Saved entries
::::::::
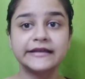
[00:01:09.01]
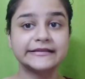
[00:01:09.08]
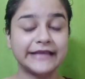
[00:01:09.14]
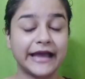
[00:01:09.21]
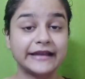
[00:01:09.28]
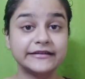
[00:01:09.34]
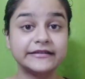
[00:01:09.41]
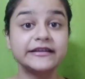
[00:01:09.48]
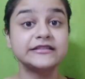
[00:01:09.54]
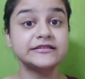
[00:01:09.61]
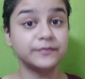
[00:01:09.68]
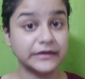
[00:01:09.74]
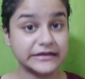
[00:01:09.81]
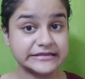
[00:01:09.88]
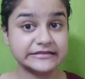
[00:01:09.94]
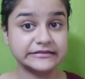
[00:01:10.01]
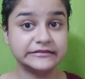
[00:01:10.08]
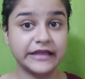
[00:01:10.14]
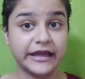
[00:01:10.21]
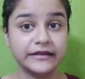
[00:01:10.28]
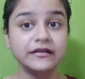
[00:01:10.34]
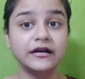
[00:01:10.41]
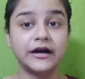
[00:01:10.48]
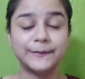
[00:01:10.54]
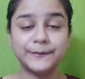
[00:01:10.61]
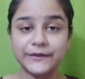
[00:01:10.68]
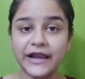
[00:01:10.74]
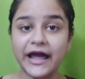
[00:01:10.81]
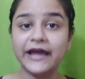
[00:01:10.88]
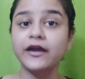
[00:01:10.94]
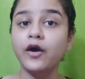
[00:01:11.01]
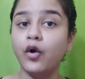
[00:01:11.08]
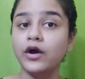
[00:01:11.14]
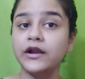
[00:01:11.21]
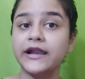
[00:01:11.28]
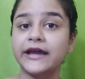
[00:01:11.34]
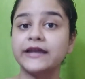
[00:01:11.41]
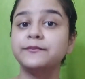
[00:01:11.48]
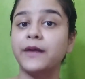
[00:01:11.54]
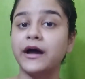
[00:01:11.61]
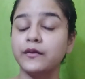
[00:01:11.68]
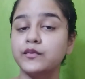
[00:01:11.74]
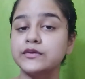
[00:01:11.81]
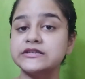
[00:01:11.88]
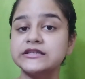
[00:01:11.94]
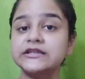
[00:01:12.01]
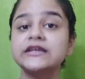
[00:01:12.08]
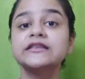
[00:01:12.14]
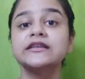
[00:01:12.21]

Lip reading: Candidates must then apply online by visiting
::::::::
#### Directions for this task
When you transcribe the lines above, keep every word exact but leave the pictures behind.

#### Problem solution
[00:01:09.01]
[00:01:09.08]
[00:01:09.14]
[00:01:09.21]
[00:01:09.28]
[00:01:09.34]
[00:01:09.41]
[00:01:09.48]
[00:01:09.54]
[00:01:09.61]
[00:01:09.68]
[00:01:09.74]
[00:01:09.81]
[00:01:09.88]
[00:01:09.94]
[00:01:10.01]
[00:01:10.08]
[00:01:10.14]
[00:01:10.21]
[00:01:10.28]
[00:01:10.34]
[00:01:10.41]
[00:01:10.48]
[00:01:10.54]
[00:01:10.61]
[00:01:10.68]
[00:01:10.74]
[00:01:10.81]
[00:01:10.88]
[00:01:10.94]
[00:01:11.01]
[00:01:11.08]
[00:01:11.14]
[00:01:11.21]
[00:01:11.28]
[00:01:11.34]
[00:01:11.41]
[00:01:11.48]
[00:01:11.54]
[00:01:11.61]
[00:01:11.68]
[00:01:11.74]
[00:01:11.81]
[00:01:11.88]
[00:01:11.94]
[00:01:12.01]
[00:01:12.08]
[00:01:12.14]
[00:01:12.21]

Lip reading: Candidates must then apply online by visiting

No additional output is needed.